Le conflit universitaire cherche des voies de dialogue
Ce mercredi 12 août 2026, les universités nationales argentines traversent une journée de grève de 24 heures. Face à cette situation, les institutions cherchent des solutions pour garantir l'enseignement de manière positive.
La posture de l'UBA
L'Université de Buenos Aires (UBA), la plus grande université publique d'Argentine, a anticipé que ses portes resteraient ouvertes. Le vice-recteur Emiliano Yacobitti a indiqué que l'adhésion à la grève serait laissée à l'appréciation personnelle de chaque enseignant, donnant priorité au droit des étudiants d'assister aux cours.
La grève a été impulsée par des fédérations syndicales (FEDUN, FAGDUT, FATUN et CONADU Histórica), qui réclament l'application de la Loi de Financement Universitaire (Loi 27.795), une mise à jour salariale et des fonds pour les hôpitaux universitaires.
La réponse du Gouvernement National
Du côté du Ministère du Capital Humain, dirigé par Sandra Pettovello, on réaffirme le respect des engagements salariaux. Selon des sources officielles, le gouvernement aurait déjà transféré 666 823 011 021 ARS (pesos argentins) pour juin et 448 544 808 500 ARS pour juillet, en plus de fonds pour les hôpitaux. La prochaine table de négociation (connue en Argentine sous le nom de paritaria) est convoquée pour le 1er septembre 2026.

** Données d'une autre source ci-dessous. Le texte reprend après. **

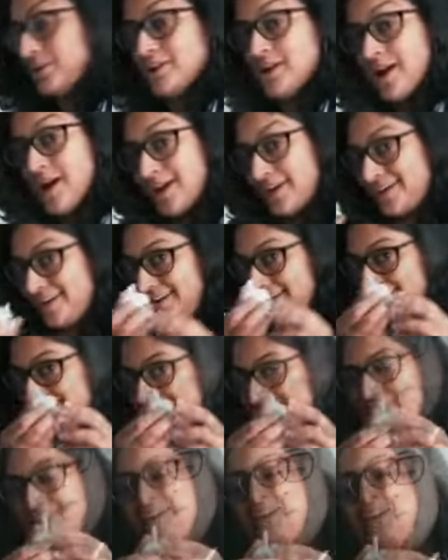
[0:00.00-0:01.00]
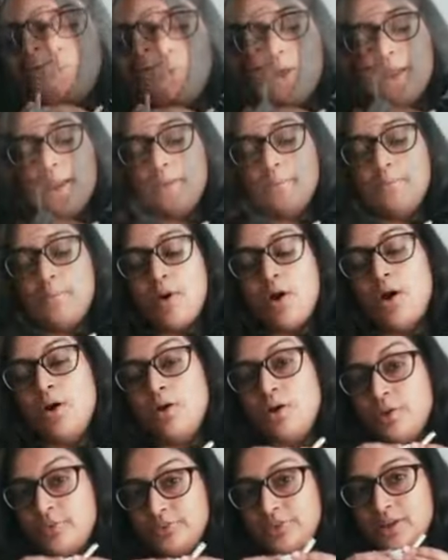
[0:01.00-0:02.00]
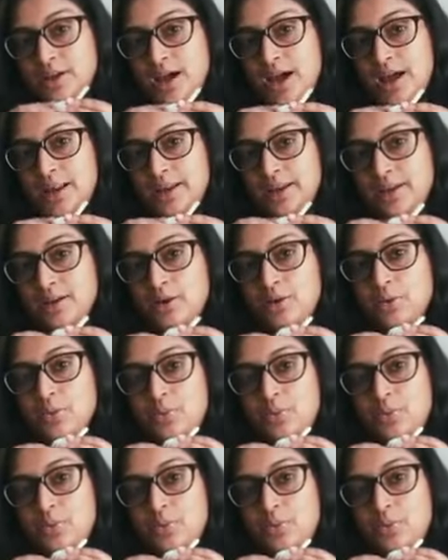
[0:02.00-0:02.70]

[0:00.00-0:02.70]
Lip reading: garlic. 1 pod of the garlic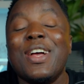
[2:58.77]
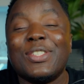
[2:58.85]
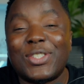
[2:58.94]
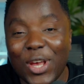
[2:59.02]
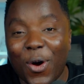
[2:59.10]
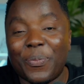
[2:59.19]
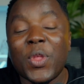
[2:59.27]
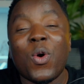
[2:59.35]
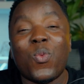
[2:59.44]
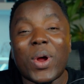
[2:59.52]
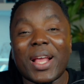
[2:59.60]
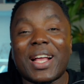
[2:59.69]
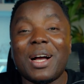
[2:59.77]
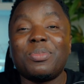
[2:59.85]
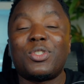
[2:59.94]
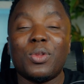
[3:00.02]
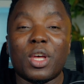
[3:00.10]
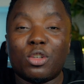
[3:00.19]
So, when it
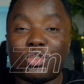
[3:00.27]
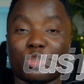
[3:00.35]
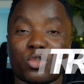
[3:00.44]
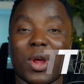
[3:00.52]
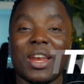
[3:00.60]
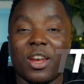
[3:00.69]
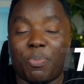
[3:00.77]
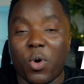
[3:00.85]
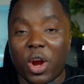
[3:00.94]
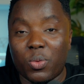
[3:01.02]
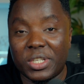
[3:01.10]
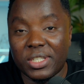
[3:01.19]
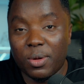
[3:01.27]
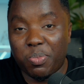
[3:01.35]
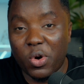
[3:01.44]
comes to the training part, which is the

Les revendications syndicales
Les syndicats estiment que l'augmentation de 24,33% convenue en juin ne suffit pas. Ils réclament une recomposition d'environ 28,5% par rapport aux salaires de novembre 2023.
Ils exigent également une enveloppe extraordinaire de 50 000 millions ARS pour les hôpitaux, rappelant que la Loi 27.795 a été votée il y a près de 300 jours sans application totale.

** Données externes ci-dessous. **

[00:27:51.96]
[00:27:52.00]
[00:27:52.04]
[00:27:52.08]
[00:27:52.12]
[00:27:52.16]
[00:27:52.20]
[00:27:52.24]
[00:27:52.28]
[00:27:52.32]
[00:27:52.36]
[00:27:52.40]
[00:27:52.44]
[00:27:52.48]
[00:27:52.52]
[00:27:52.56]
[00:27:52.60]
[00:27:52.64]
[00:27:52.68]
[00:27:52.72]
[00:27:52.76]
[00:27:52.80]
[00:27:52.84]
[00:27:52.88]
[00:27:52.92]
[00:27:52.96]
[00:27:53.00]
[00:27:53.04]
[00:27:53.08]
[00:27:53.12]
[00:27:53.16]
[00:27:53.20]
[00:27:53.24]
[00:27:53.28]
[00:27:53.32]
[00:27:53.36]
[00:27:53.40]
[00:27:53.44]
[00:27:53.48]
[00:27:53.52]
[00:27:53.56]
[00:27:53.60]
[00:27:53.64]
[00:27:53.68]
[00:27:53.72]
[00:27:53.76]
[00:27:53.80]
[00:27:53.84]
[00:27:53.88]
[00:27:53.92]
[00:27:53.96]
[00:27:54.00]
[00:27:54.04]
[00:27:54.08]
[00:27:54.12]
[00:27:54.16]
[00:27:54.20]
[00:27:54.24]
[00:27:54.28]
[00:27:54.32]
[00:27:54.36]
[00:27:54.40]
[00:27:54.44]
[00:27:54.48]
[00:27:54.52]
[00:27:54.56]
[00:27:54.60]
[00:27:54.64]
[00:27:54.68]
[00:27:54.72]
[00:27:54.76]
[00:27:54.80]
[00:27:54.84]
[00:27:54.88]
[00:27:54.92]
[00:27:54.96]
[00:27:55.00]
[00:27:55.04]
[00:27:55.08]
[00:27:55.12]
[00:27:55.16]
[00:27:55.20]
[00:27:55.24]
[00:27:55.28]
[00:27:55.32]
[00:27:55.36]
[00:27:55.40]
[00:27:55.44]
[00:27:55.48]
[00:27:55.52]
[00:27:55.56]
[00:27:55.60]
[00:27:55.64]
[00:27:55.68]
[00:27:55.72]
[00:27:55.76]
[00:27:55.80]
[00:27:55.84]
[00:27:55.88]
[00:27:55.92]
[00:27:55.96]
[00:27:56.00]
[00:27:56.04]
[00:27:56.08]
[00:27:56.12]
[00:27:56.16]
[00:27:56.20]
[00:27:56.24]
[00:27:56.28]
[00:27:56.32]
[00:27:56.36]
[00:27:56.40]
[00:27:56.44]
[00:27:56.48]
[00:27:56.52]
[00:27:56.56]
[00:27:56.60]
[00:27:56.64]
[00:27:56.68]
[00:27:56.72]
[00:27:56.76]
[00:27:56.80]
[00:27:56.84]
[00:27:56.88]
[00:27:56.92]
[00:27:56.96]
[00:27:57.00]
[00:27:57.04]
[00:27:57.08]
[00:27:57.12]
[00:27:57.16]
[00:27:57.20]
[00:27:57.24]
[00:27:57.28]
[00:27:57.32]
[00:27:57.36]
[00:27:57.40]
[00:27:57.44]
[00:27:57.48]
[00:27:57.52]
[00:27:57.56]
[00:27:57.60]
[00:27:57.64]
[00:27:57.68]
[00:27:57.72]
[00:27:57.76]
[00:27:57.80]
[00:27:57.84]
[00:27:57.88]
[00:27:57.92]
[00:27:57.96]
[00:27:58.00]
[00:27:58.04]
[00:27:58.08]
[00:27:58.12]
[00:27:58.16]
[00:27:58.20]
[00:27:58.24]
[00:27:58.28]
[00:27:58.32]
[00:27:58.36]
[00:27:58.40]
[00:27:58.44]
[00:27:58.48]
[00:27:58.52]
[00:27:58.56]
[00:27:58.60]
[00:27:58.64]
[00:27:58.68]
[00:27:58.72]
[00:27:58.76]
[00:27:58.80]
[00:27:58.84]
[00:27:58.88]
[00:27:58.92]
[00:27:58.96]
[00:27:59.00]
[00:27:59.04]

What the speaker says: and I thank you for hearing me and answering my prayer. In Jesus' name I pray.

Intervention judiciaire et prochaines étapes
Le juge Martín Cormick a convoqué une audience pour le 21 août 2026 afin de débloquer le conflit. En juin 2026, la Cour Suprême de Justice a confirmé l'injonction obligeant le gouvernement à appliquer la Loi 27.795. En cas d'absence d'accord, de nouvelles grèves pourraient avoir lieu du 18 au 22 août, bien que l'espoir de dialogue demeure vif.
Sources consultées: Ministère du Capital Humain, TN, Infobae et Ámbito.